3) Protect the system from other people messing with your computer if you happen to be away from your desk, since they would have to know your log in password in order to screw things up.
So, basically, if you want to know how Vista feels and you don't have access to the Beta, simply download service pack 2 and install it, download a program, and run it. That security dialog you see is basically UAC for the administrator, albeit with a little less graphic flair and frequency. Now imagine seeing that dialog dim the whole screen and pop up when you click on anything in the control panel and you got the Vista Experience.
What can be done to fix it? For starters, Make the Administrator account a Real Administrator, not a "super power user" with administrator as the user name, and force a password for the account. Second, the User's default account should be a "user" or "Power User" account and anything you do that needs UAC approval would require the administrator password. This would work exactly like the Unixes work and would stop most of the problem's I've mentioned here.
Actually XP does something similar to this at initial install. When you initially install XP, there's the administrator account and a "Your Name" account. the problem with XP is that the "Your Name" account is a full blown administrator. All they needed to do was force you to set a password for the administrator account and make that "Your Name" account a "user" or "power user" instead of a full blown "administrator". That would have fixed most of the security problems in XP right there. This coupled with Vista's UAC's permission elevation would have been Ideal.
Update 10/8/06: RC2 has come out and there are some minor changes.
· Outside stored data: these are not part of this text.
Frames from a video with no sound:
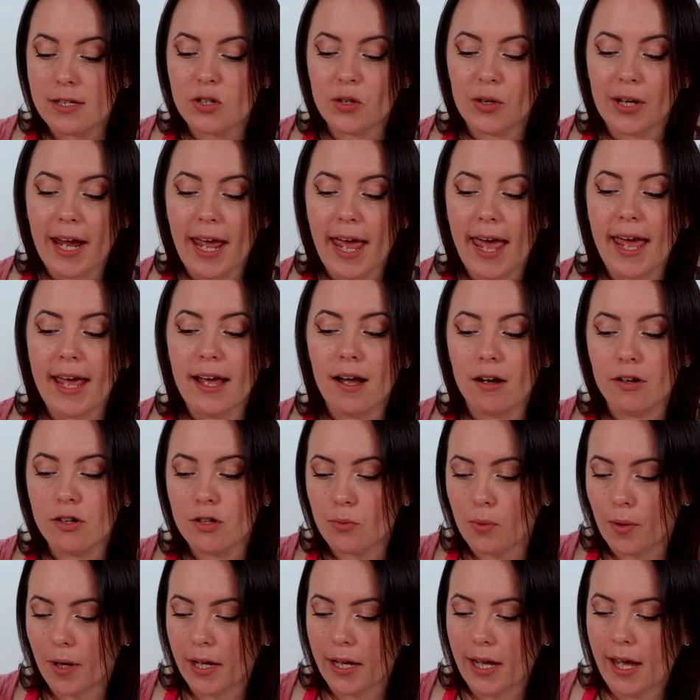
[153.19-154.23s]
it's gonna hang
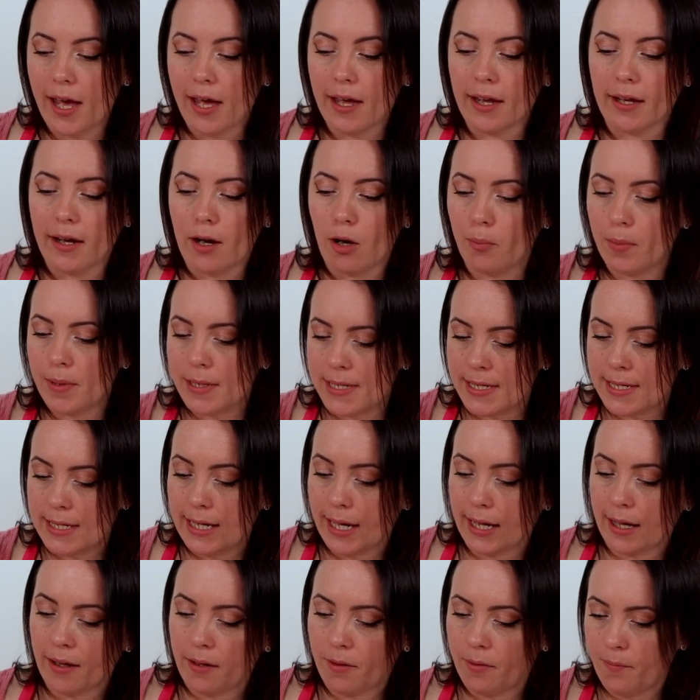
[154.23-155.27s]
onto our cake and help it
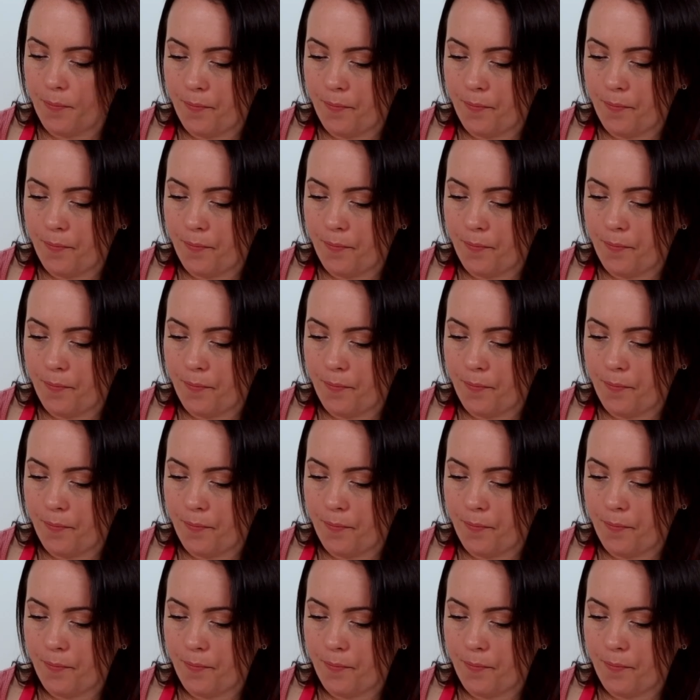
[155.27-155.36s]
stick.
For one, it looks like they have gone back to a model similar to XP. Instead of having the "Super Power User" Account called "Administrator", they have decided to go back to the "Your Name" system that XP Uses. My guess is that testers didn't like their own account being called Administrator and MS wanted to do more account Salting for extra protection. (Not like a malicious program couldn't get the account location anyway from a variable) However, that appears to be the only change. It also still has the same prompting characteristics as RC1 using "Adminstrator", so this article is still relevalent. I didn't test to see if the true Administrator account is accessable in any form, but I do know that it doesn't ask for a password for "Administrator" anymore. Hopefully it's truly blocked from being used in normal mode.